| Exercise |
For this exercise, restate word for word only the lines from the one containing "[10.00-11.00s]" through the last line below. Pictures do not get copied.

_ _ _ _

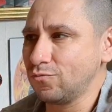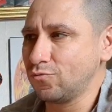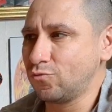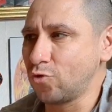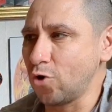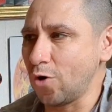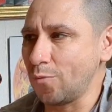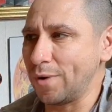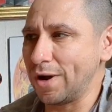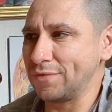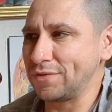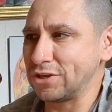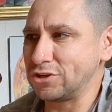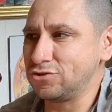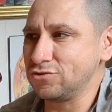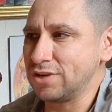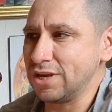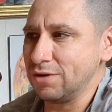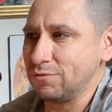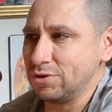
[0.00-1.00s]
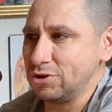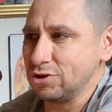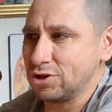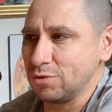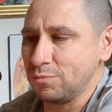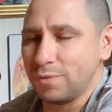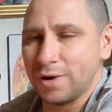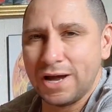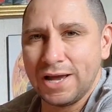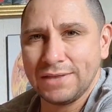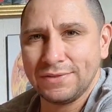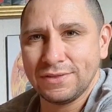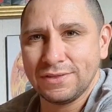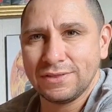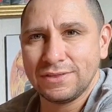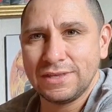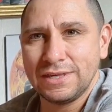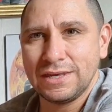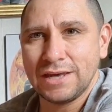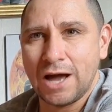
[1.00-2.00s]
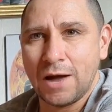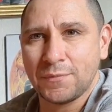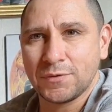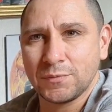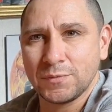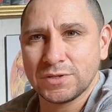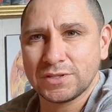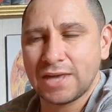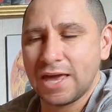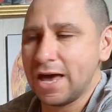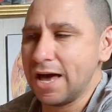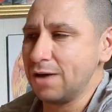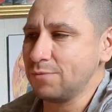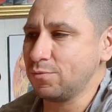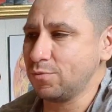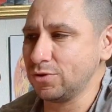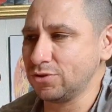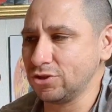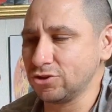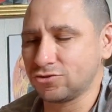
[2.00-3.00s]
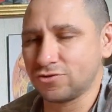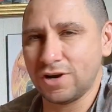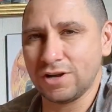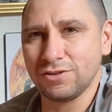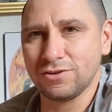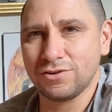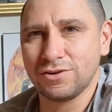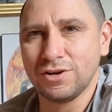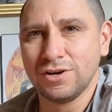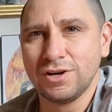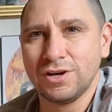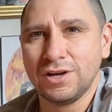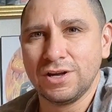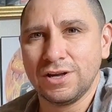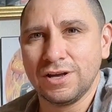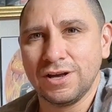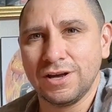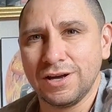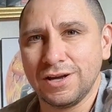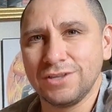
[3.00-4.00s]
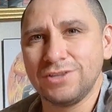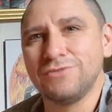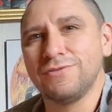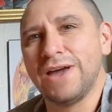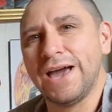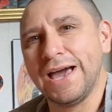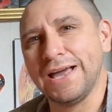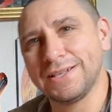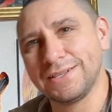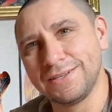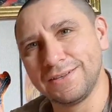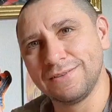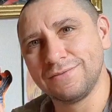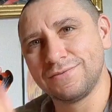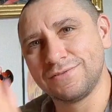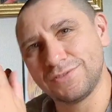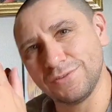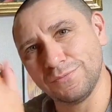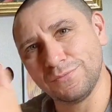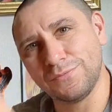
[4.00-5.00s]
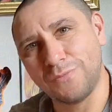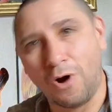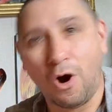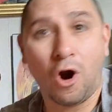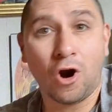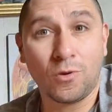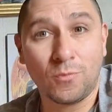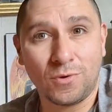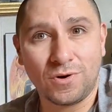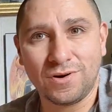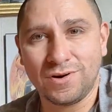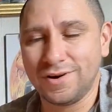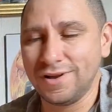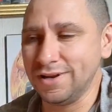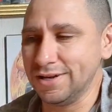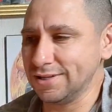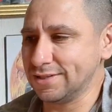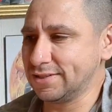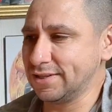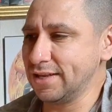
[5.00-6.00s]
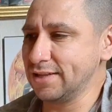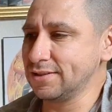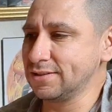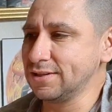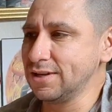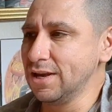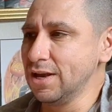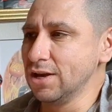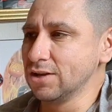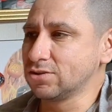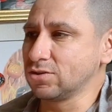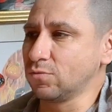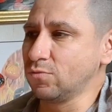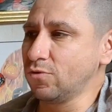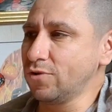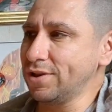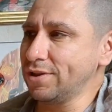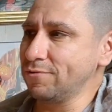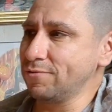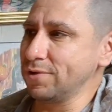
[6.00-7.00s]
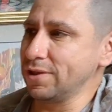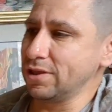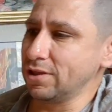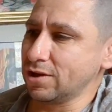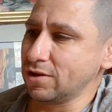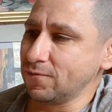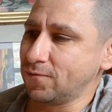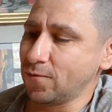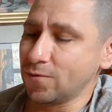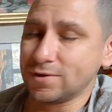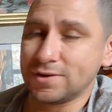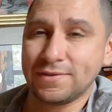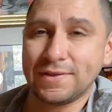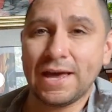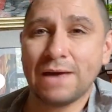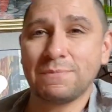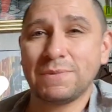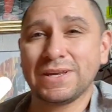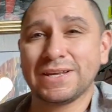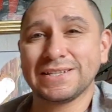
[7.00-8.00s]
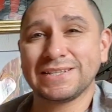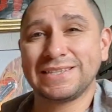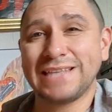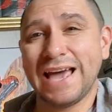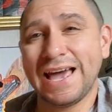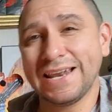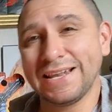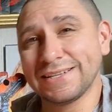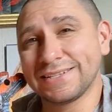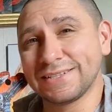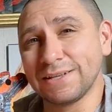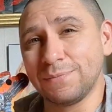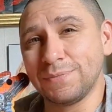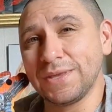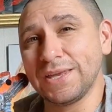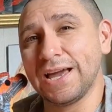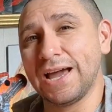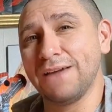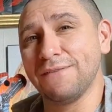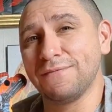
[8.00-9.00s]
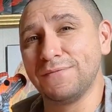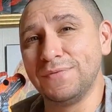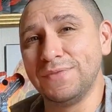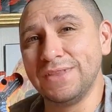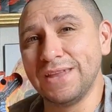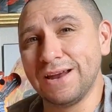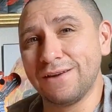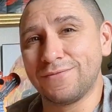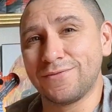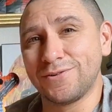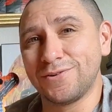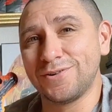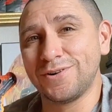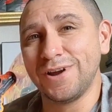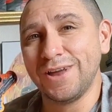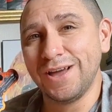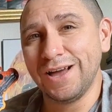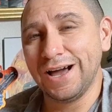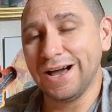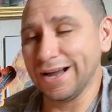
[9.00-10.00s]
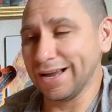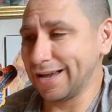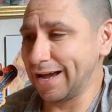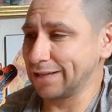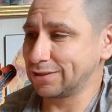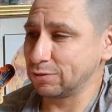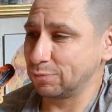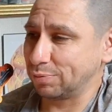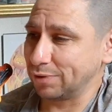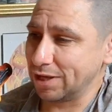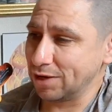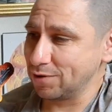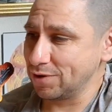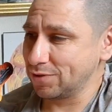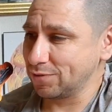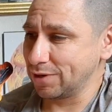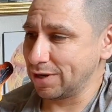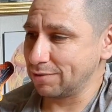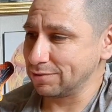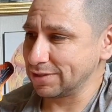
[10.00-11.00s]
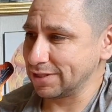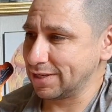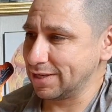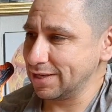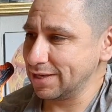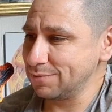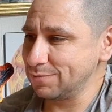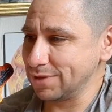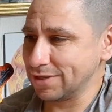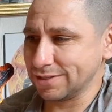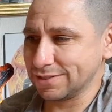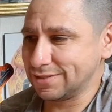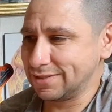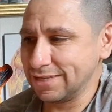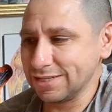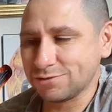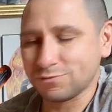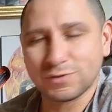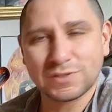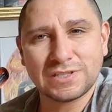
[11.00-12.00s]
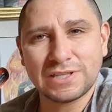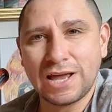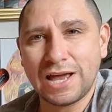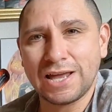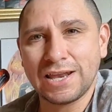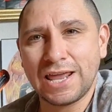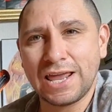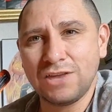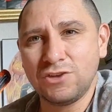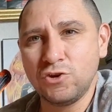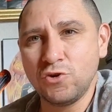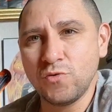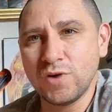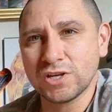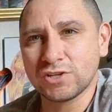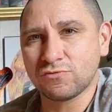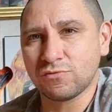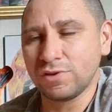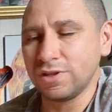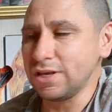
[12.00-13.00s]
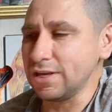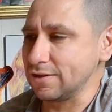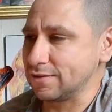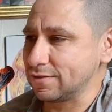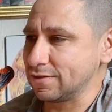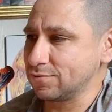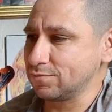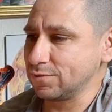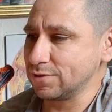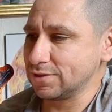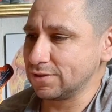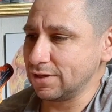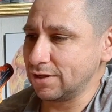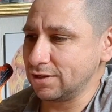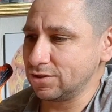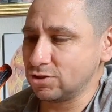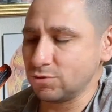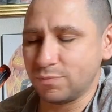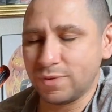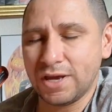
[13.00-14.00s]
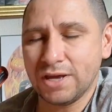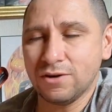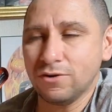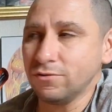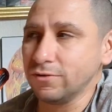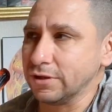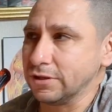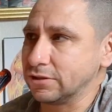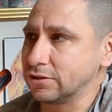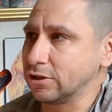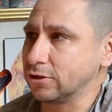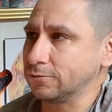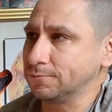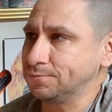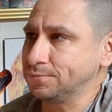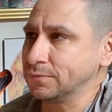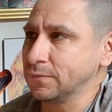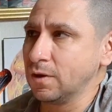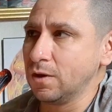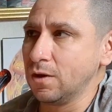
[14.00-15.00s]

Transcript: robot that you get when you combine the Optimus cab with the trailer. You add some armor in a sense. So I'm really looking forward to that, because that is something I've never got to play with when I was a kid, because this was not a US release. This was Japan only. So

_ _ _ _

| Expected answer |
[10.00-11.00s]
[11.00-12.00s]
[12.00-13.00s]
[13.00-14.00s]
[14.00-15.00s]

Transcript: robot that you get when you combine the Optimus cab with the trailer. You add some armor in a sense. So I'm really looking forward to that, because that is something I've never got to play with when I was a kid, because this was not a US release. This was Japan only. So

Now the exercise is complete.